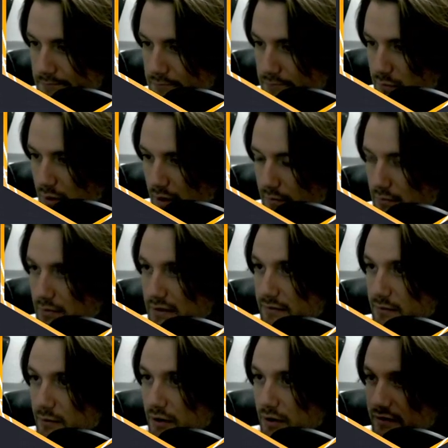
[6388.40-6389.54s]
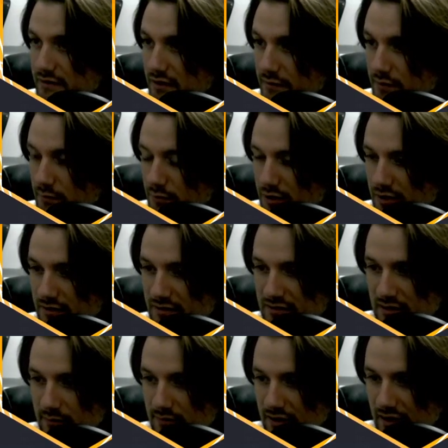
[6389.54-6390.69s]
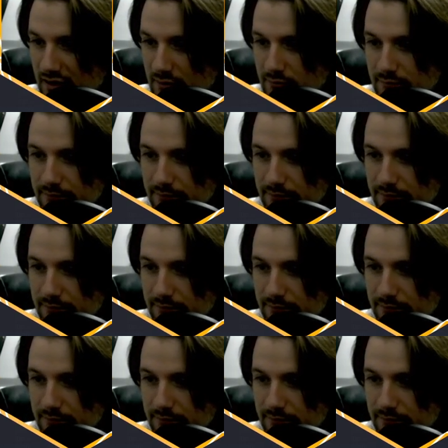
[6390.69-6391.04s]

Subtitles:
probably from all the stuff I'm running at the same time.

§ §

* _Task prompt_: Reproduce the entries above exactly, though not their pictures.

* _Problem solution_:
[6388.40-6389.54s]
[6389.54-6390.69s]
[6390.69-6391.04s]

Subtitles:
probably from all the stuff I'm running at the same time.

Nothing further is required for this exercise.